Below is a step-by-step description on how I developed "The Pearl".
STEP 1. Put some ideas on to paper. Make sketches. (Sometimes, I end up making the
rejected sketch also into another painting.)
STEP 1.a. Second sketch done. Selected for painting. I like her breasts.
STEP 2. Transfer the drawing on to a 20"x24" stretched canvas. Sometimes there are small adjustments made to the image when laid on the canvas. In this case, cover the breasts a bit to put a bit of "mystery" to her chest. But the real reason is of a more "prudish" nature. The mermaid's a bit too shy. :-) Oh, and I am still thinking whether the whole scene would be under the light of the moon or in daylight. Or perhaps a gloomy sky before a storm. Let's see what would evolve.
STEP 3. Paint the base colors. Although I have a general idea of the main final colors I'd use, I just let the colors "evolve" as I go along. However, I like to begin by applying a darker base paint to cover the main image grounds - like the sea and sky. Why? I exclusively use acrylic and as I apply the lighter colors later, I can chose to let the darker base paint "peek" through - or not. It'd depend on how this evolves.
STEP 4: Here's an example on how colors "evolve" as I go along with a painting. Facing my window, it was rather gloomy outside and it somehow found its reflection on the colors I chose for the sky - not the blue hues we generally associate a clear sky with. i like the way that it is "fluffy" and blown wave-like towards the horizon. I also began doing the water. I use Turqouise Pthalo Blue to color the waves. I'm still a bit iffy with it, but I'll see as to how it would later relate to the mermaid's color.
STEP 5: The leaves and the blue tree. How often does one see a blue tree anyway? Not that often and as rare as one would see a mermaid. I applied "Sap Green Hue" for the base color for the leaves. I would later build on each individual leaf body with "Pthalo Green (yellow shade) and Naples Yellow Deep with a dab of Titanium White and Primary Yellow to give it that roundish look. For the blue tree trunk I use Blue Hoggar (I wonder who came up with that name, it sounds so "macho" with an "umphf" and the color has that "electric" feel to it) tempered with Pthalo Blue and accented with Titanium White and a dash of Naples Yellow Deep here and there.
STEP 6: The waves, the tail and the leaves are done. I like the idea that the tail echoes the color of the leaves. I used Titanium White for the tail tip giving it a dynamic green gradient and showing the curling.
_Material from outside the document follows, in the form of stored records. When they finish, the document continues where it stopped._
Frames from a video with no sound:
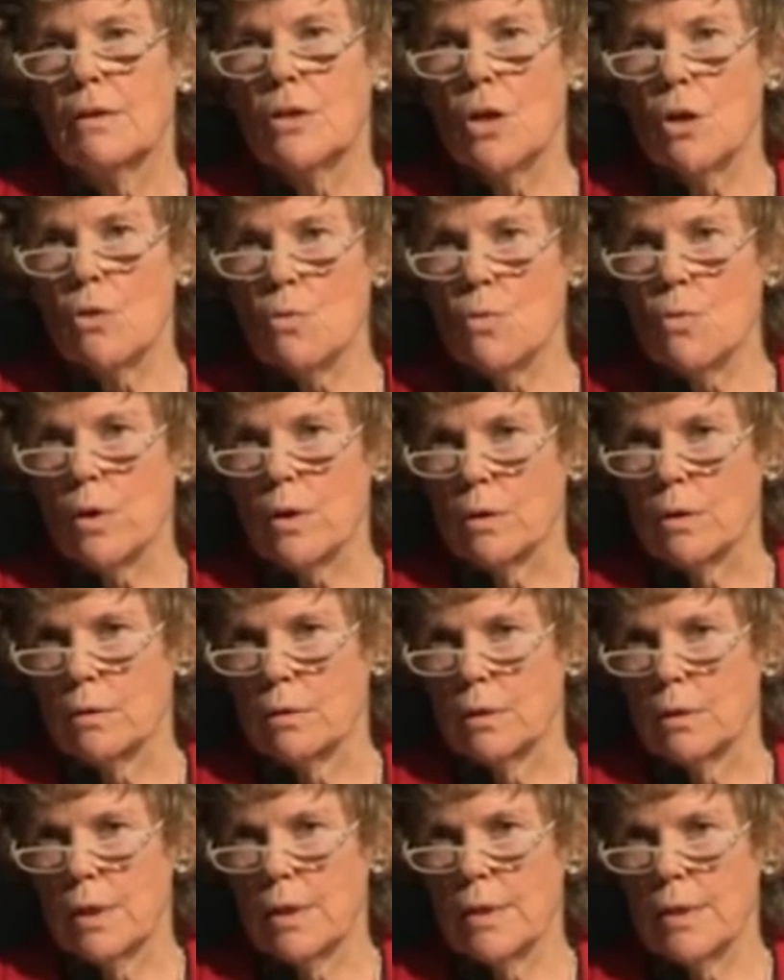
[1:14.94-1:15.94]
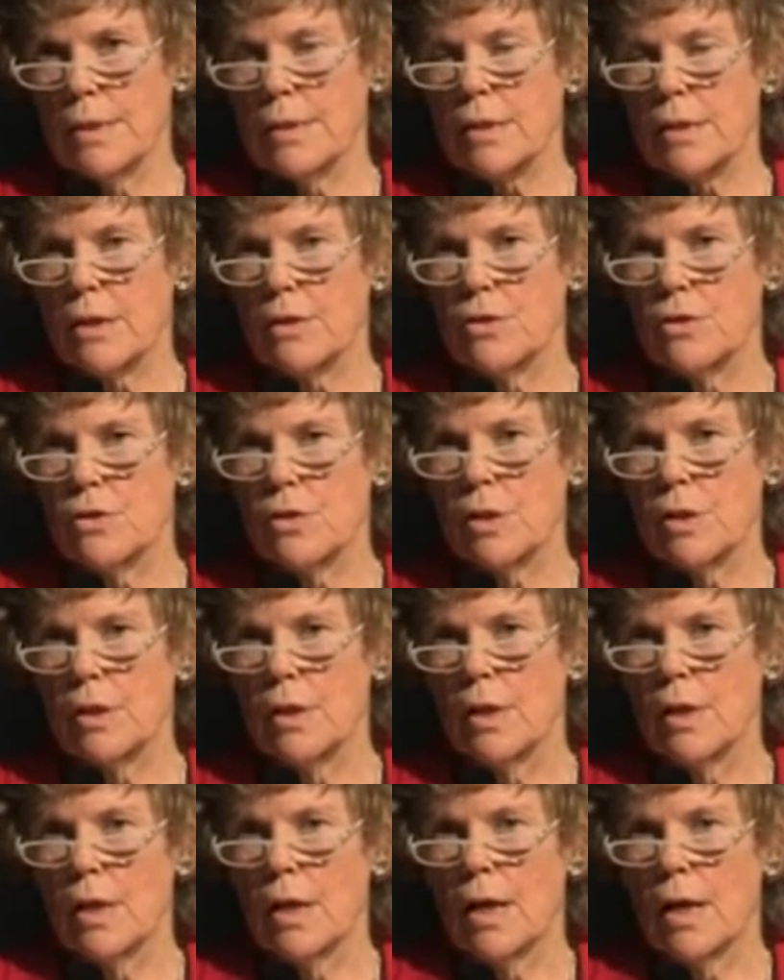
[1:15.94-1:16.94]
no one in this
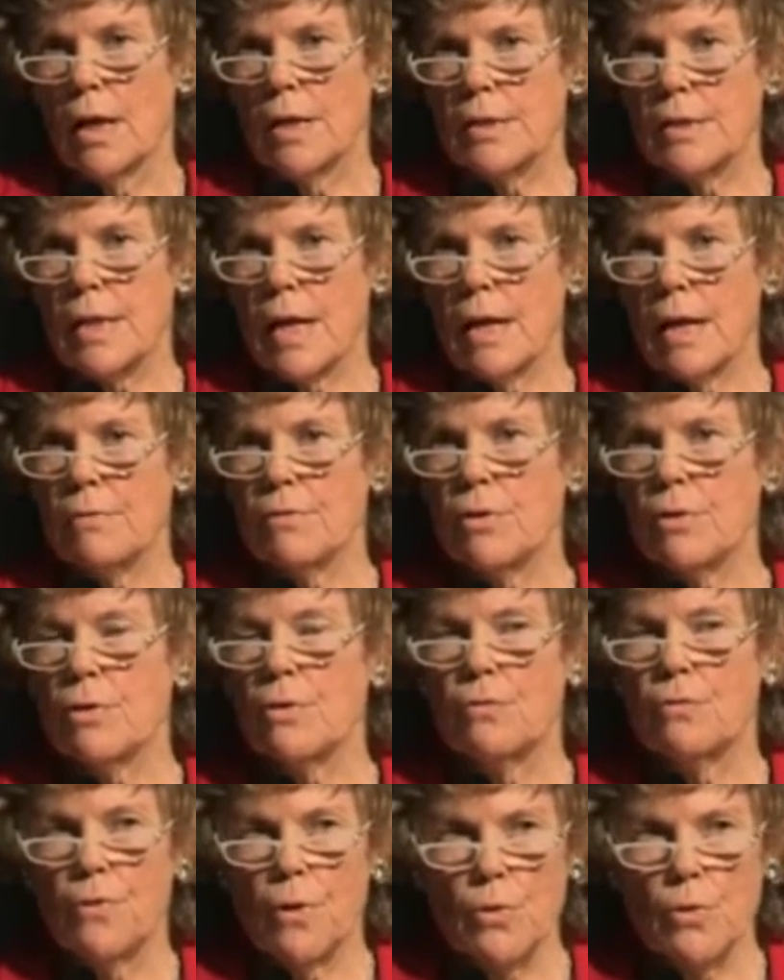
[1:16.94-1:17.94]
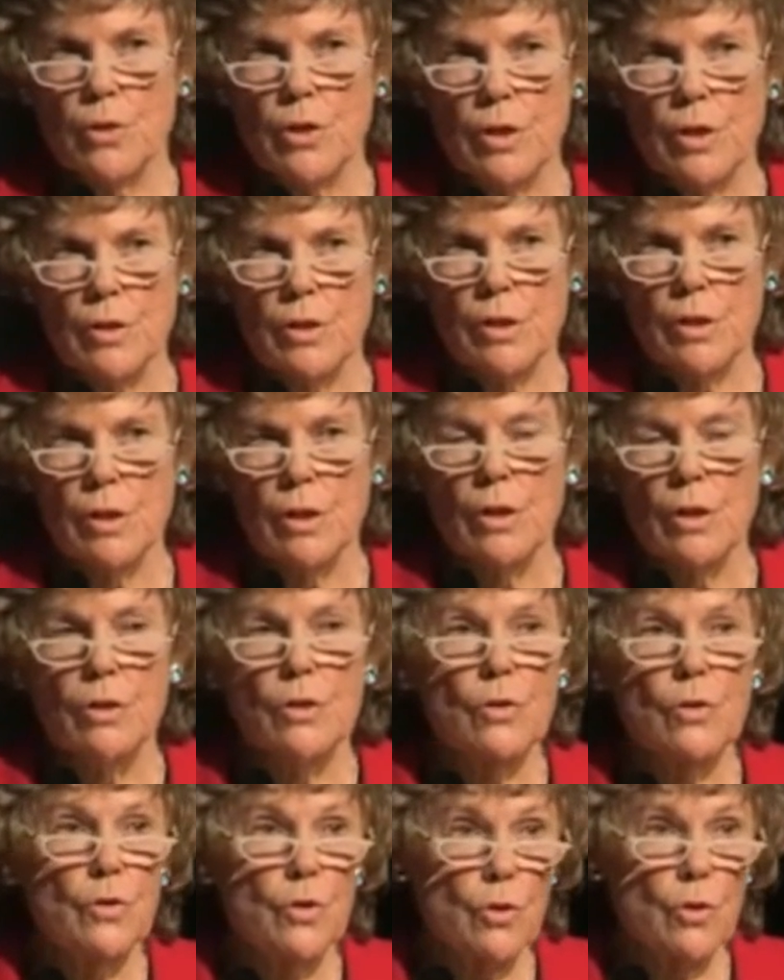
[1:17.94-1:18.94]
country has ever voted
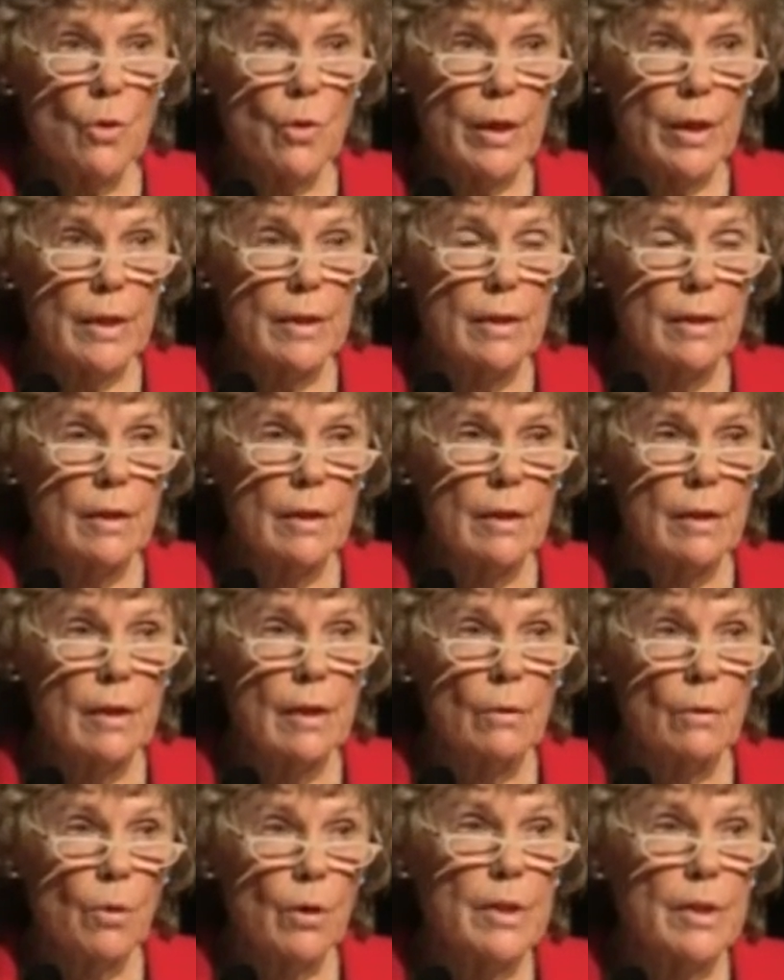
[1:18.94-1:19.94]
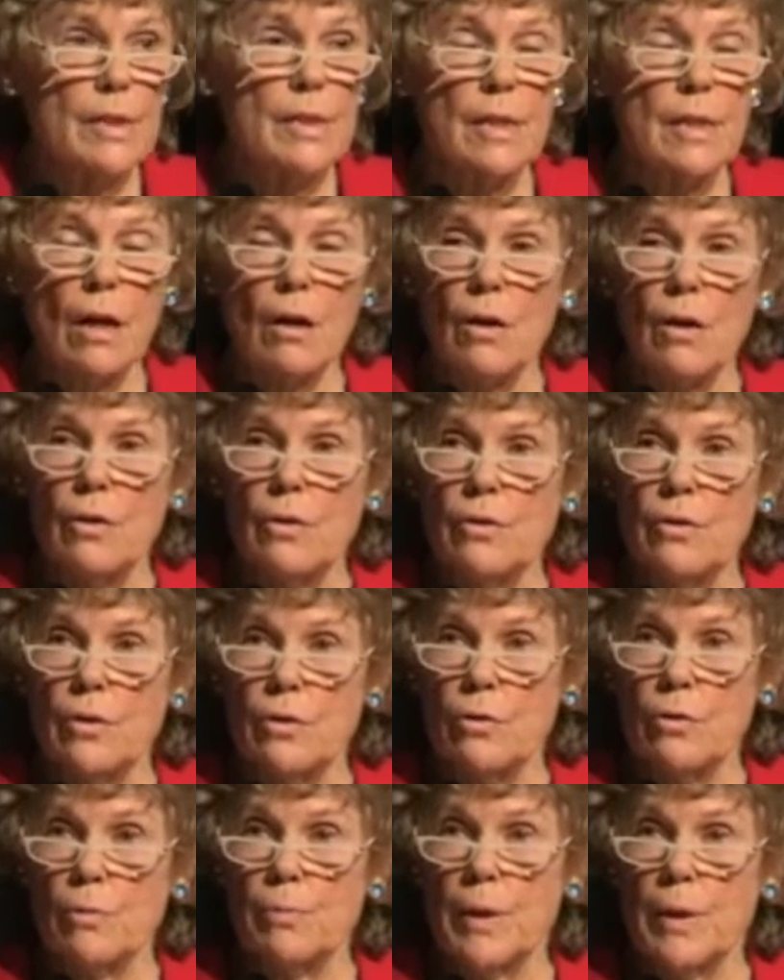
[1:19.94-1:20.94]
to join what is now the
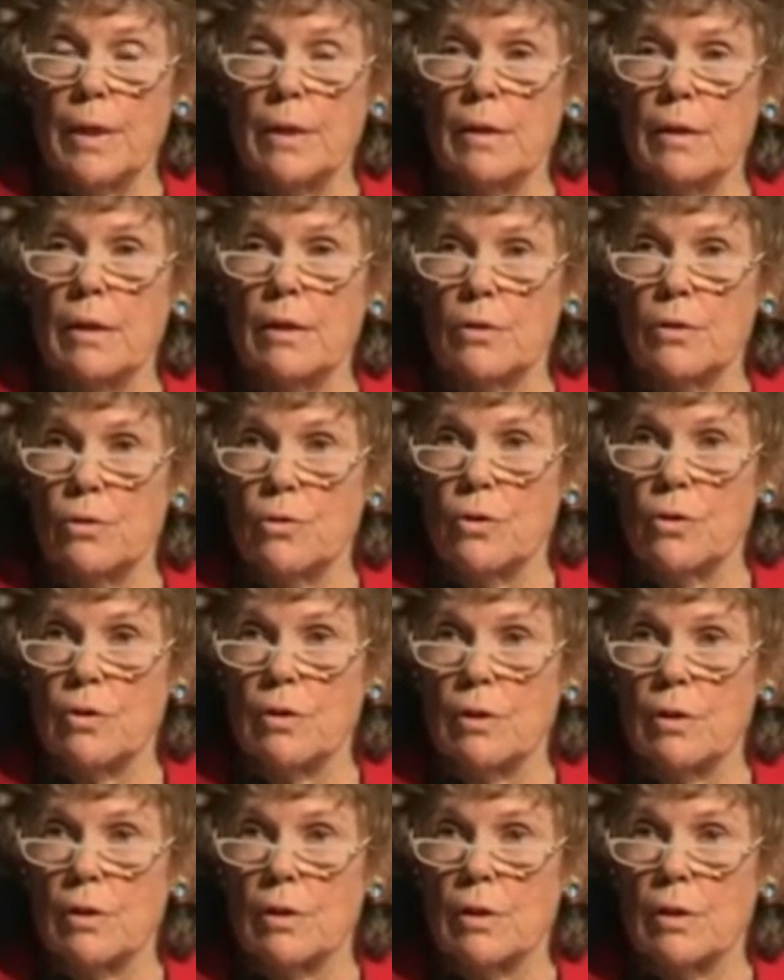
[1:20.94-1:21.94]
European Union.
Using Pthalo Blue richly on the edges of the waves and highlighting each with Naples Yellow gives it a rich surreal feel.
STEP 7: Even with the torrential rains pouring outside and opening up my place to friends for refuge, I still managed to continue with this painting. The mermaid now has her mane of orange hair.
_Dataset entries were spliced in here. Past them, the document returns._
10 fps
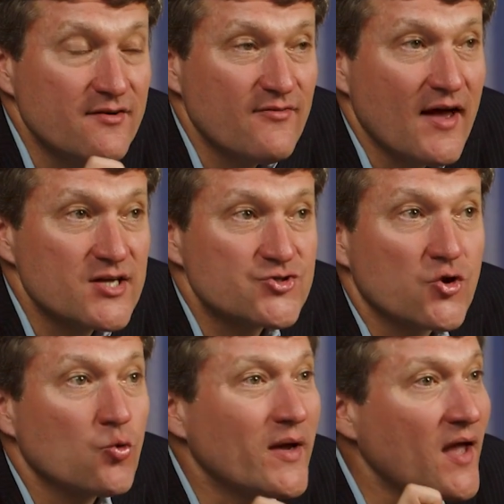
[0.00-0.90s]

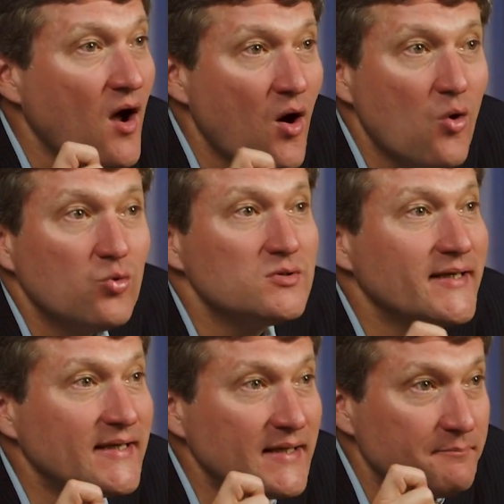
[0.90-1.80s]
investor, we
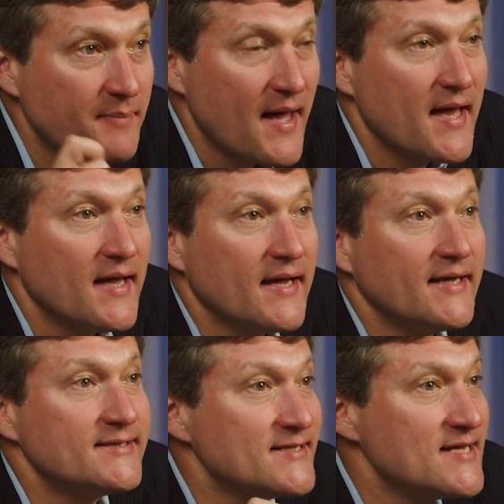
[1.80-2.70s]
only get
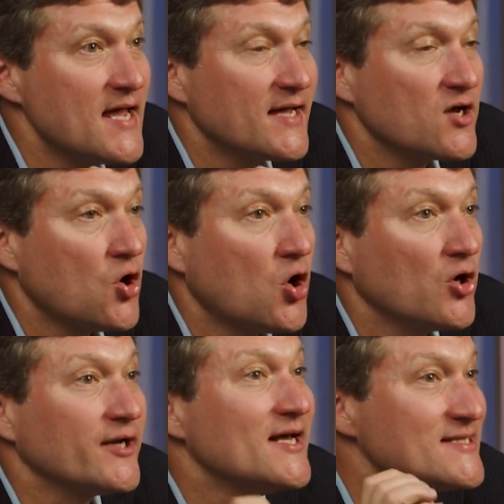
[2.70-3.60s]
paid to take
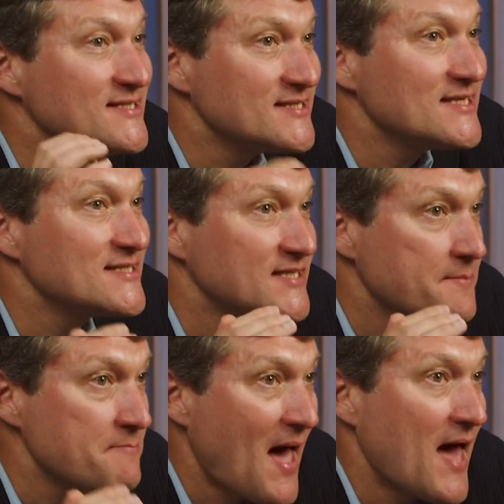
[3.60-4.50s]
on
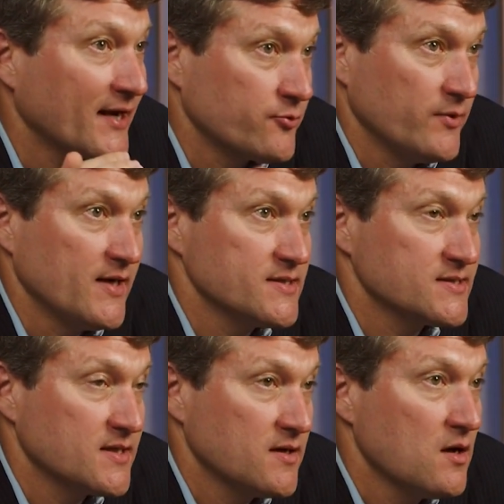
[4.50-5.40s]
systematic
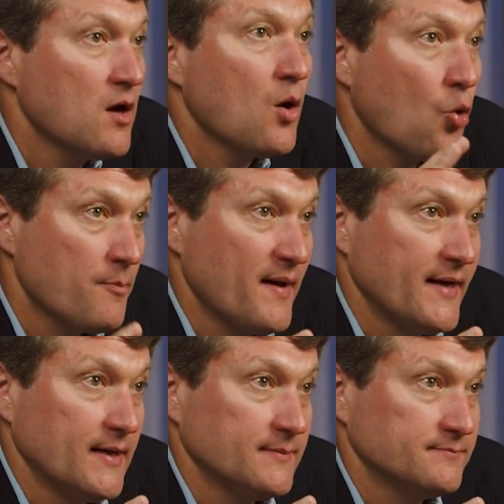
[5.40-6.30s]
risk, or
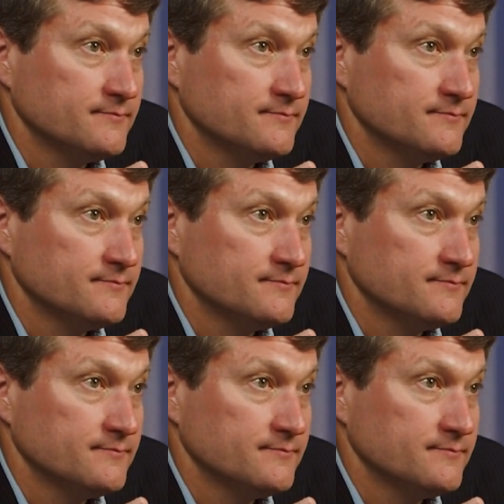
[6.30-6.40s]
beta.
STEP 8: If there is one thing peculiar or distinct with all my figures - it is the way I paint the eyes. With each figure I draw or paint, I want to achieve that 'soulful' set of eyes that can convey the story of the whole image. The gesture of the hand, the placement of the feet or the sway of a hip can tell the event of that particular moment, but it is the eye that narrates the story and the emotions, and gives it that soul I always look for in an image.
STEP 9: The pearl has been painted. I chose to simply paint it with titanium white instead of the new-fangled pearlized acrylic I was tempted to use. Methinks it works better to keep it straight and simple. This is also the part when ones excitement builds up and with a few more strokes the painting is done.
She, the mermaid, has emerged. The fisherman is with his catch. The only thing lacking...is the cache of fish.
The Pearlacrylic on canvas
20" x 24"
STEP 10: "The Pearl" is now done.
Finished the fish in the net, placed my signature, and just letting it stand for a couple of days before I put on the paint varnish. Let it fully dry for a couple more days and then she is ready to be rolled and shipped.